KabarMakassar.com — Wali Kota Makassar, Munafri Arifuddin, larang seluruh toilet umum di pasar-pasar tradisional Kota Makassar dipungut biaya, harus disediakan secara gratis.
Kebijakan ini menjadi bagian dari langkah strategis Pemkot dalam menjadikan pasar sebagai ruang publik yang lebih manusiawi dan inklusif.
Appi nama karibnya menyampaikan, fasilitas dasar seperti toilet seharusnya menjadi hak publik yang dijamin oleh pemerintah, bukan dijadikan ladang retribusi kecil-kecilan yang justru menyulitkan warga berpenghasilan rendah.
“Ya janganlah, itu kan fasilitas umum yang disediakan kepada masyarakat. Masa datang ke pasar terus mau buang air harus bayar? Kalau nggak ada uang, nggak bisa kencing? Kan nggak masuk akal,” tegas Appi, Senin (28/07).
Selain itu, kebersihan toilet juga menjadi indikator penting dalam membangun persepsi publik terhadap kualitas pasar tradisional secara keseluruhan.
“Pasar bukan sekadar tempat jual beli, tapi juga cermin wajah kota. Kalau fasilitasnya buruk, maka kesan yang ditangkap juga akan buruk,” ujar Appi.
“Kita ingin kesadaran toilet bersih datang dari masyarakat sendiri bukan karena di pungut biaya,” tambahannya.
Langkah ini menyusul sejumlah inisiatif Pemkot Makassar lainnya, seperti digitalisasi sistem pembayaran berbasis QRIS, perbaikan sirkulasi udara, penataan zonasi pedagang, hingga revitalisasi bangunan pasar di sejumlah titik strategis.
Dengan diterapkannya kebijakan WC gratis ini, Appi berharap tercipta standar layanan dasar yang lebih baik di ruang-ruang ekonomi rakyat, sekaligus memperkuat hak-hak dasar warga dalam mengakses sanitasi yang bersih dan layak tanpa diskriminasi.
Kebijakan ini langsung mendapat dukungan penuh dari Perumda Pasar Makassar Raya selaku pengelola teknis pasar-pasar tradisional. Direktur Utama PD Pasar, Ali Gauli Arif, menyatakan siap menjalankan arahan tersebut dan akan menyesuaikan sistem operasional serta struktur pengelolaan fasilitas pasar.
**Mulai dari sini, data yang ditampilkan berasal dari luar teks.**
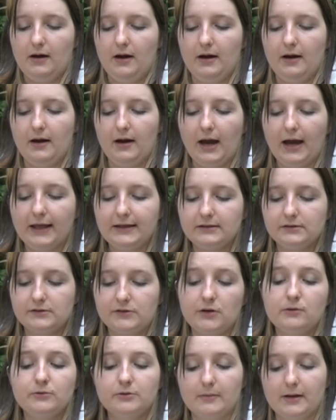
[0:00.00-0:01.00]
Uh, and in
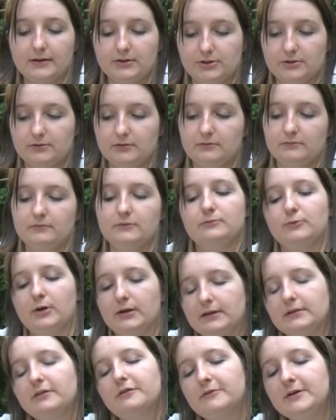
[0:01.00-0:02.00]
two dimension,
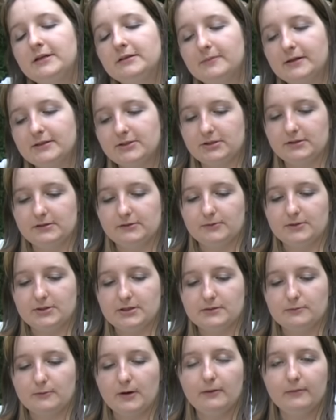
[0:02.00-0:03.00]
well, in three dimensions, which
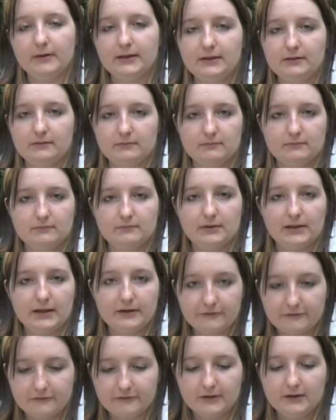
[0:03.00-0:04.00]
is where we
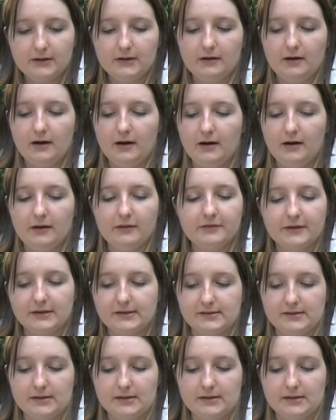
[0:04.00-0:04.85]
live, uh, this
“Kalau sudah perintah dari pimpinan, ya tidak ada yang susah. WC gratis adalah bagian dari budaya kebersihan kita. Kalau toilet bersih, biasanya ruang lainnya ikut bersih juga,” ujar Ali.
Lebih lanjut, ia menambahkan bahwa struktur retribusi pasar yang selama ini berlaku termasuk pungutan untuk toilet akan segera ditinjau ulang agar selaras dengan arah kebijakan Pemkot Makassar.
Selama ini, pungutan toilet berkisar antara Rp2.000 hingga Rp3.000 per kunjungan dan sering kali dikelola oleh unit-unit kecil di bawah organisasi pasar atau pihak ketiga. Namun, praktik ini dinilai tidak sejalan dengan prinsip pelayanan publik yang inklusif dan adil, terutama di ruang yang banyak digunakan masyarakat kelas menengah ke bawah.
“Penghapusan pungutan ini membawa dampak sosial yang besar. Kita ingin memastikan bahwa tidak ada warga yang kehilangan akses sanitasi hanya karena tidak punya uang kecil,” imbuh Ali.
Kemudian Ali menyebut, kebijakan yang disampaikan Wali Kota Makassar juga menjadi bagian dari strategi jangka panjang Pemkot dalam mentransformasi pasar tradisional menjadi ruang publik yang lebih nyaman, bersih, dan berorientasi digital.
“Mulai dari pembenahan fasilitas dasar seperti WC, penyediaan tempat sampah standar, hingga digitalisasi sistem pembayaran dan pencatatan transaksi,” pungkasnya.